This repository contains an analysis of crime data provided by the Los Angeles Police Department (LAPD). Our objective is to uncover patterns in criminal behavior across Los Angeles, enabling the LAPD to allocate resources more effectively to combat various crimes in different areas.
Los Angeles, a city known for its warm weather and Hollywood glamor, also faces significant challenges related to crime. By leveraging data science 🧑💻, we aim to provide insights that help in understanding and addressing these challenges more effectively.
The dataset used in this project (crimes.csv) is a modified version of the original data available from Los Angeles Open Data. Below is a brief overview of the data columns:
DR_NO: Division of Records Number - an official file number.Date Rptd: The date on which the crime was reported.DATE OCC: The actual date of the crime occurrence.TIME OCC: Time of the crime in 24-hour military format.AREA NAME: Name of the LAPD's 21 Geographic Areas or Patrol Divisions.Crm Cd Desc: Description of the crime committed.Vict Age: Age of the victim.Vict Sex: Sex of the victim (F: Female, M: Male, X: Unknown).Vict Descent: Descent of the victim, with specific codes representing different descents.Weapon Desc: Description of the weapon used (if applicable).Status Desc: Current status of the crime investigation.LOCATION: Street address where the crime occurred.
crimes.csv: The dataset file.crimes_la_analysis.ipynb: Jupyter notebook containing the data analysis, including new insights on crime timing and distributions.
Initial analysis includes:
- Identifying the most common times for crimes.
- Determining the areas with the highest frequency of night crimes.
- Analyzing the distribution of victim ages across different crime types.
- Exploring the relationship between the types of crimes committed and the ages of the victims.
- Assessing the most frequent crimes committed after sundown, to potentially redistribute resources for enhanced night-time policing.
Please refer to the Jupyter notebook crimes_la_analysis.ipynb in this repository to explore the detailed findings.
We use Python libraries such as Pandas, NumPy, Matplotlib, and Seaborn for data manipulation and visualization.
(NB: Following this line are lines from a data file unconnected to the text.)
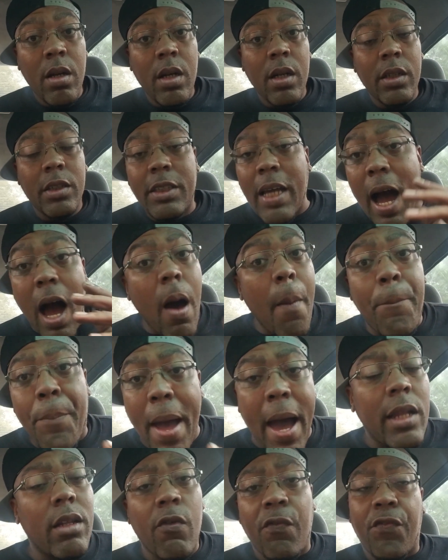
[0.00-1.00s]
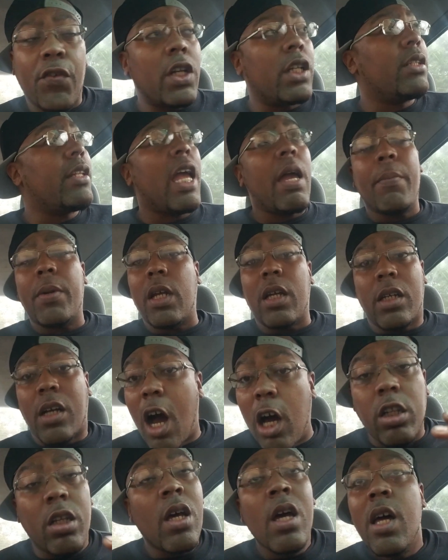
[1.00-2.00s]
Y'all battling for the name of the
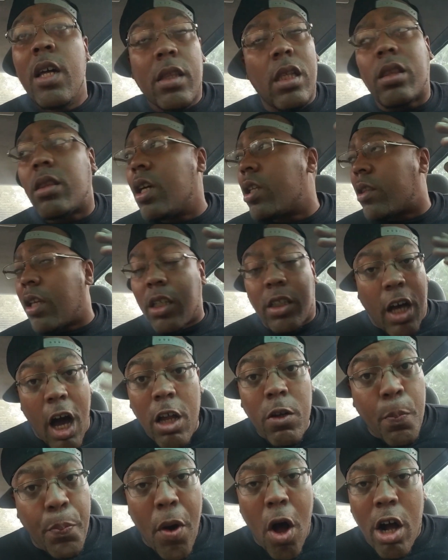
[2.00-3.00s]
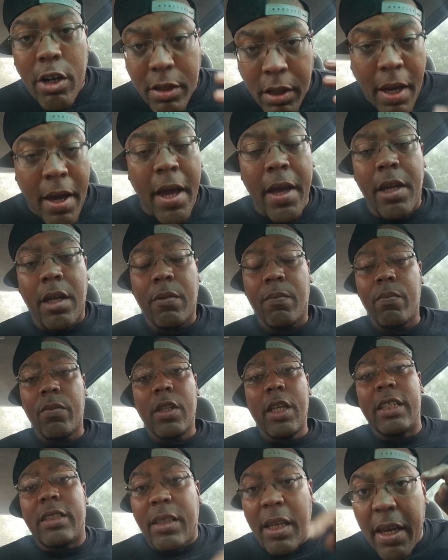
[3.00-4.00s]
gun. The, the, the gun bar king
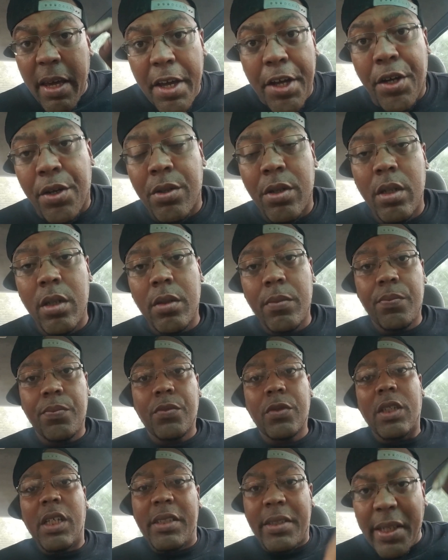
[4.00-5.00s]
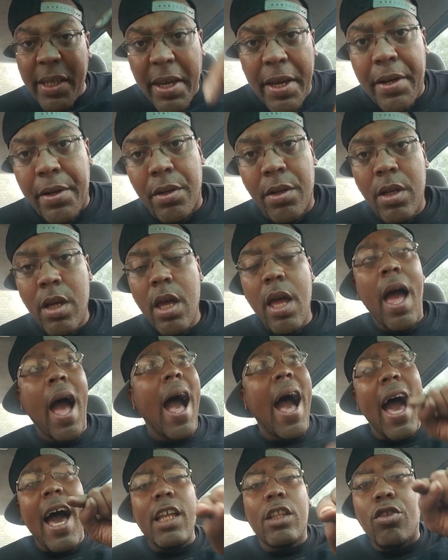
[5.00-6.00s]
is here. Is here.
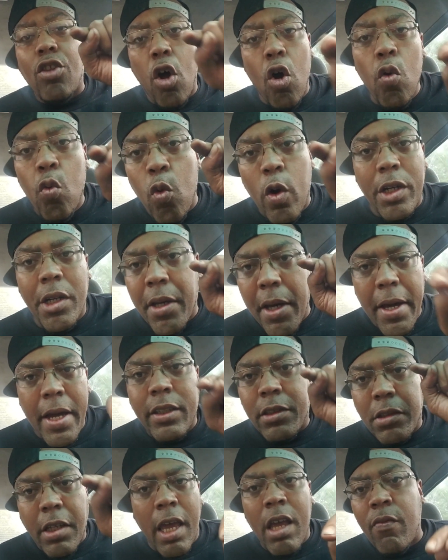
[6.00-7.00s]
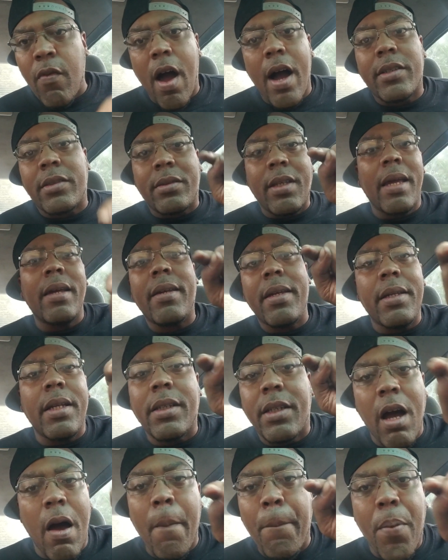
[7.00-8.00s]
I don't want to hear J Rock say he the
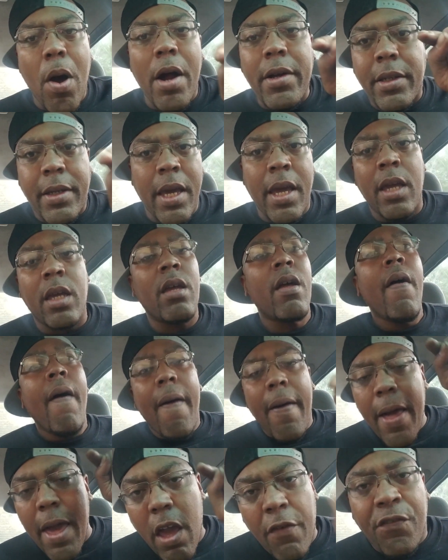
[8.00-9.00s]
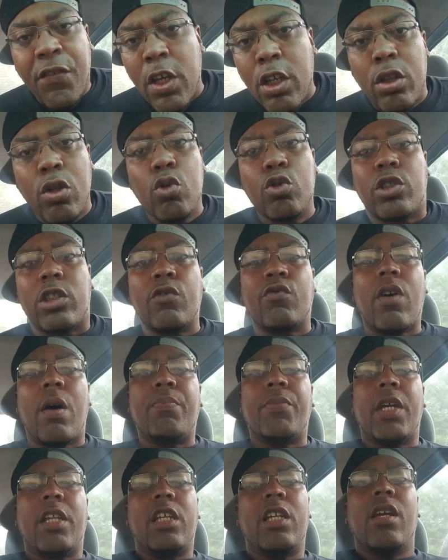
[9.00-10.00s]
gun bar king if he lose to Rum
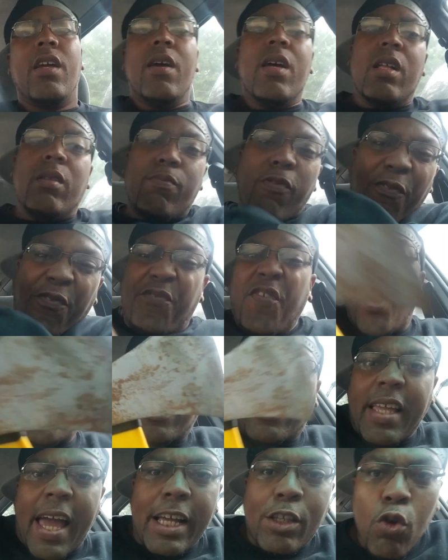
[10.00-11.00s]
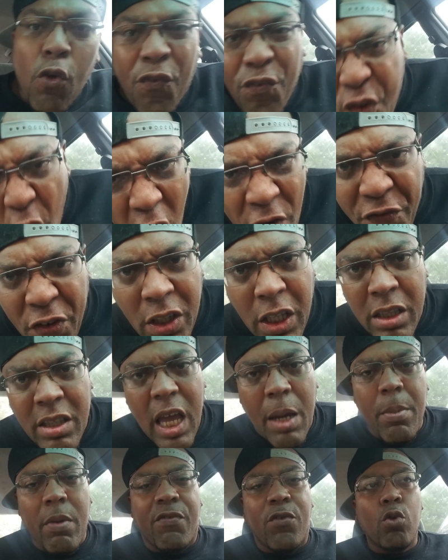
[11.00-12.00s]
Nitty. Fuck that. You forfeit the
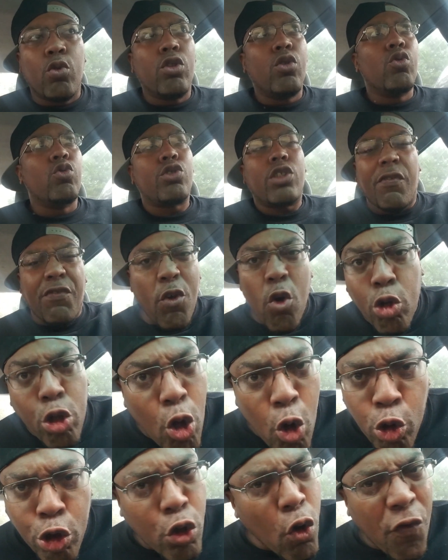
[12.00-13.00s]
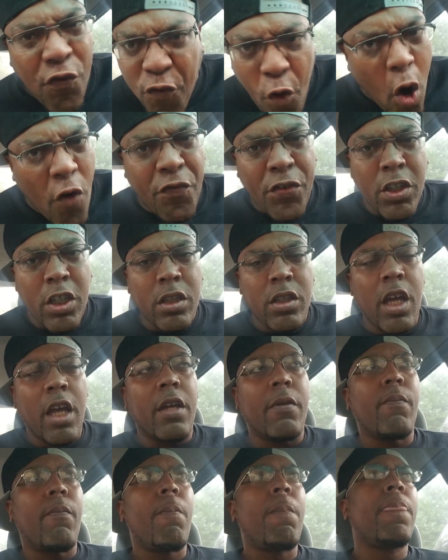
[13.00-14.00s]
name if you lose. If you lose, you forfeit the
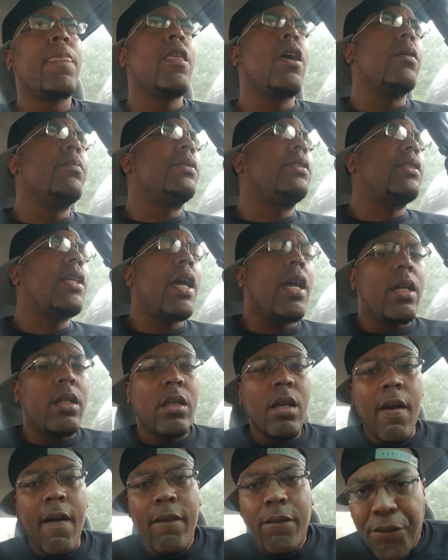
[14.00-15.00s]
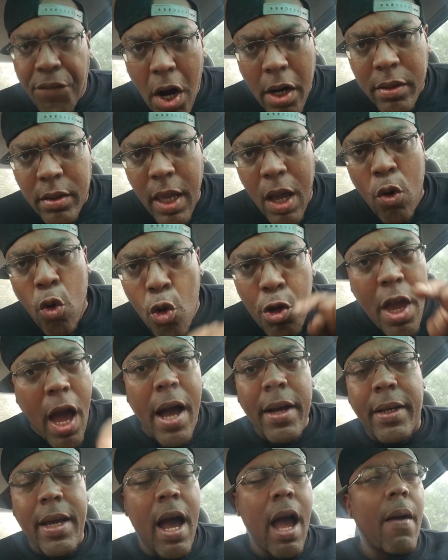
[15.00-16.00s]
name. You know what I'm saying? Fuck that. Who y'all
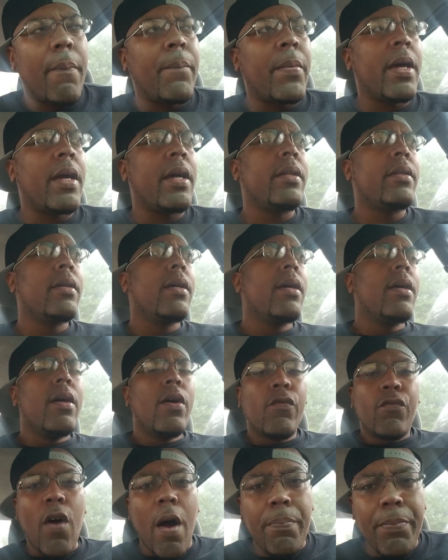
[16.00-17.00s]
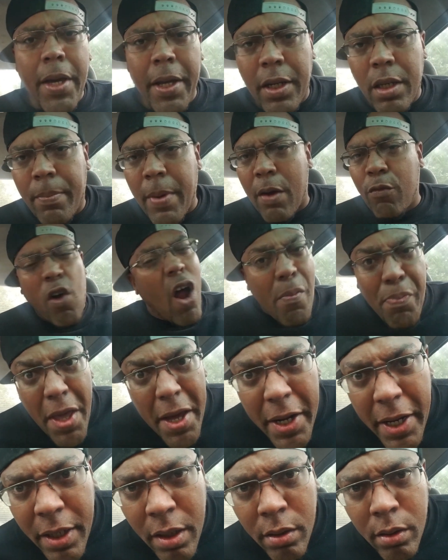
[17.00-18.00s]
got, man? Rum Nitty, man. Rum
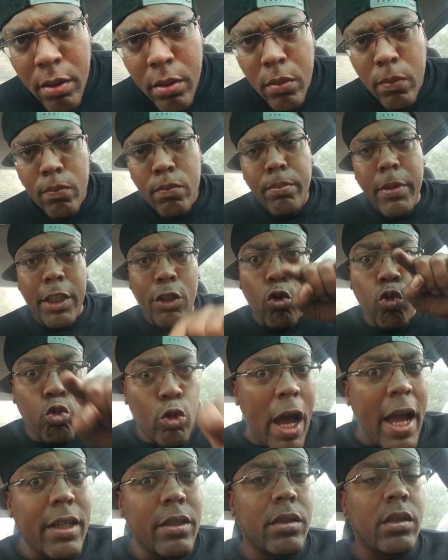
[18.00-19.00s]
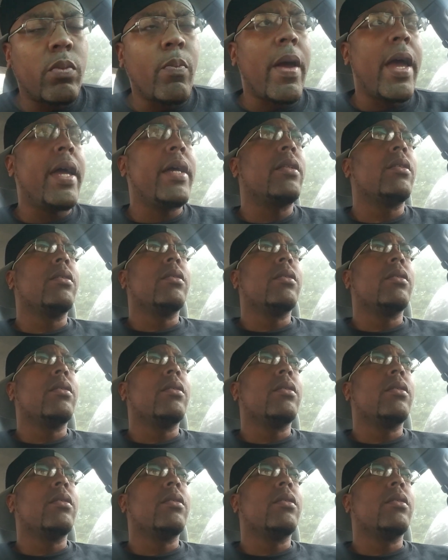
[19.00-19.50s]
Nitty. Man, you nice, man.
Our in-depth analysis of the Los Angeles crime data has yielded several important insights that provide a nuanced understanding of the dynamics of criminal activities in the city. Here are the enhanced key findings:
- Unexpected Midday Peak: Contrary to common perceptions that associate higher crime rates with nightfall, our data reveals that the peak hour for crime occurs at noon, with 6,462 reported incidents. This midday spike might be linked to the bustling urban activity during lunch hours when streets are crowded, and people are less vigilant, presenting ample opportunities for crimes such as theft and pickpocketing. Businesses and law enforcement may need to consider bolstering their presence and surveillance during these hours to mitigate these risks.
- Central LA's Elevated Risk: The Central area of Los Angeles reports the highest frequency of crimes during the nighttime window of 10 PM to 4 AM, with 3,312 incidents. This region, likely dense with nightlife and commercial activities, demands targeted interventions. Enhanced street lighting, increased patrols, and community policing initiatives could be effective in reducing crime rates during these vulnerable hours.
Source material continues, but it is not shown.